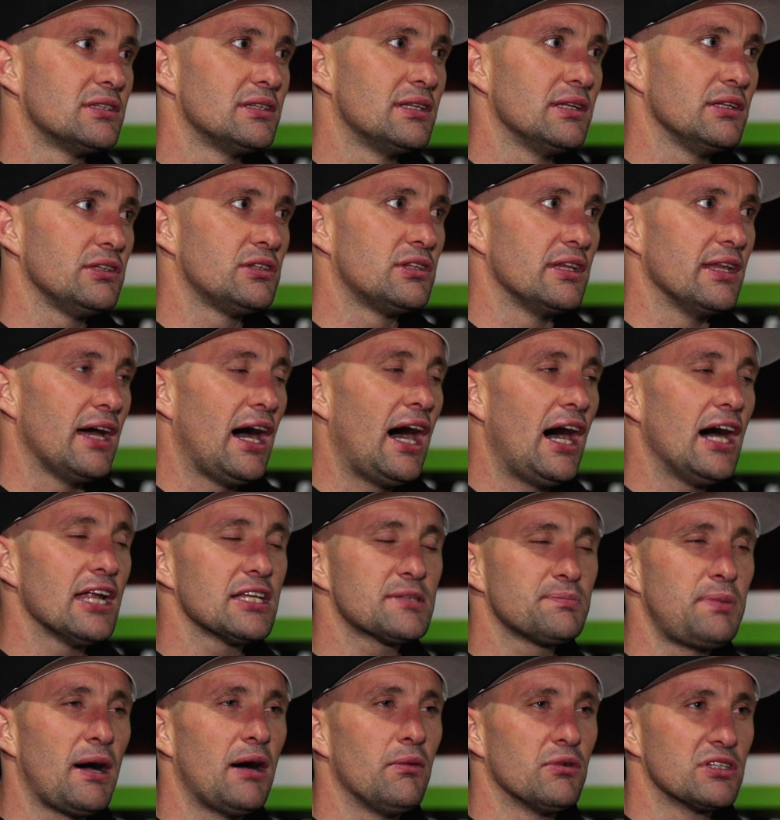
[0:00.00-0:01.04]
the
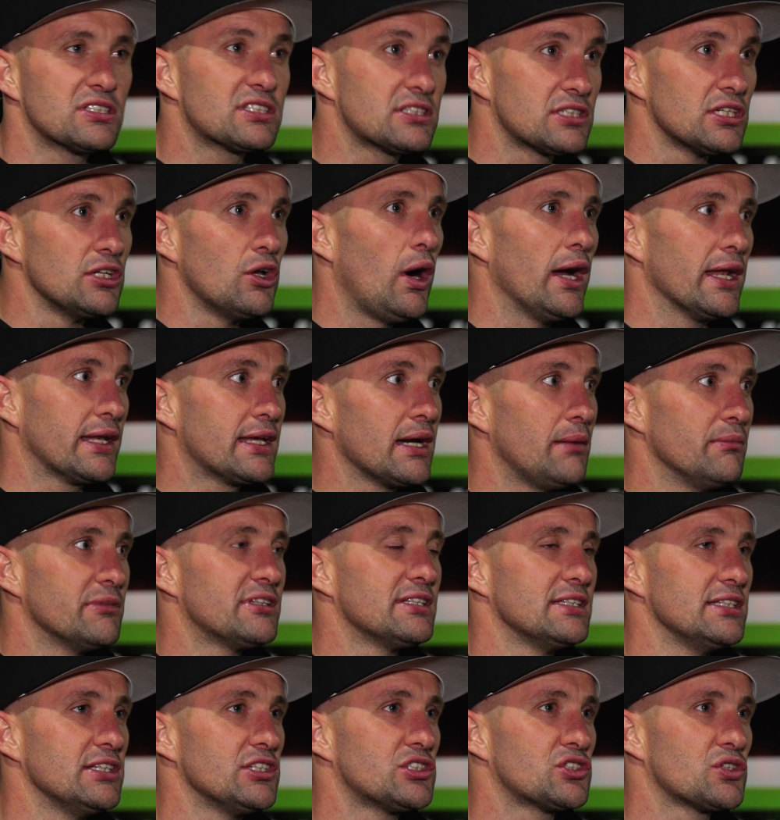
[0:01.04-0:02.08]
hardest part was tonight coming
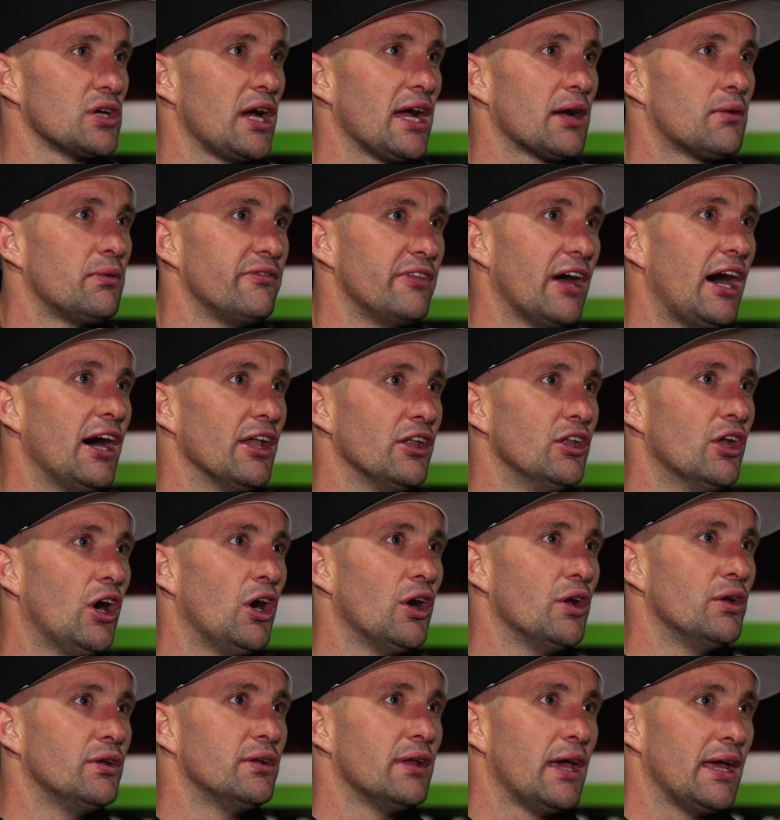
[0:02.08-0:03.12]
to this track with the
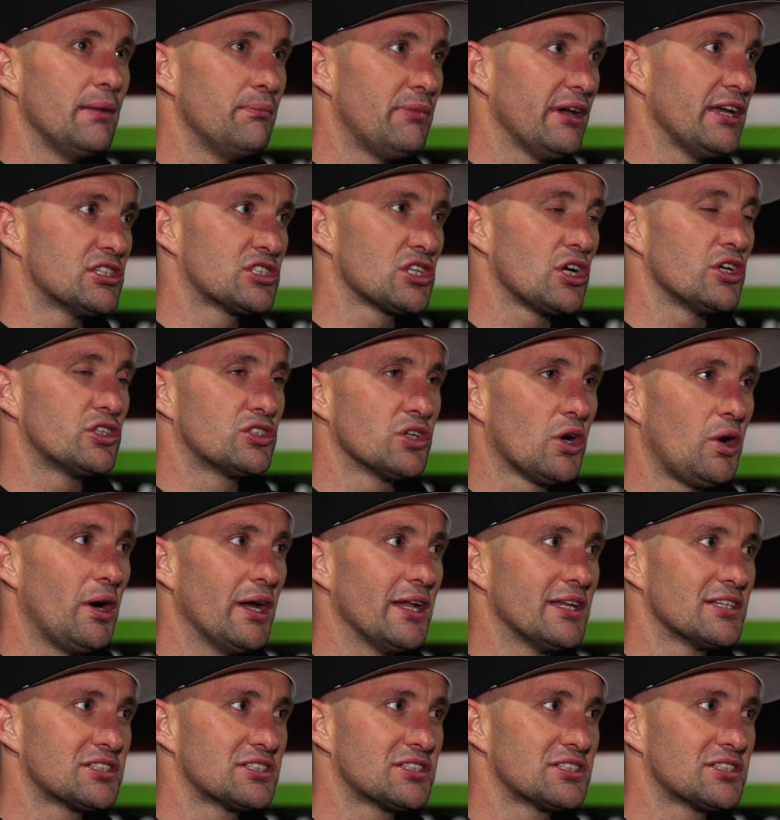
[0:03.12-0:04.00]
unknown and being so tight.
• • • • •
An exact reproduction of the data is needed, with no pictures included.

§ **Response**
[0:00.00-0:01.04]
the
[0:01.04-0:02.08]
hardest part was tonight coming
[0:02.08-0:03.12]
to this track with the
[0:03.12-0:04.00]
unknown and being so tight.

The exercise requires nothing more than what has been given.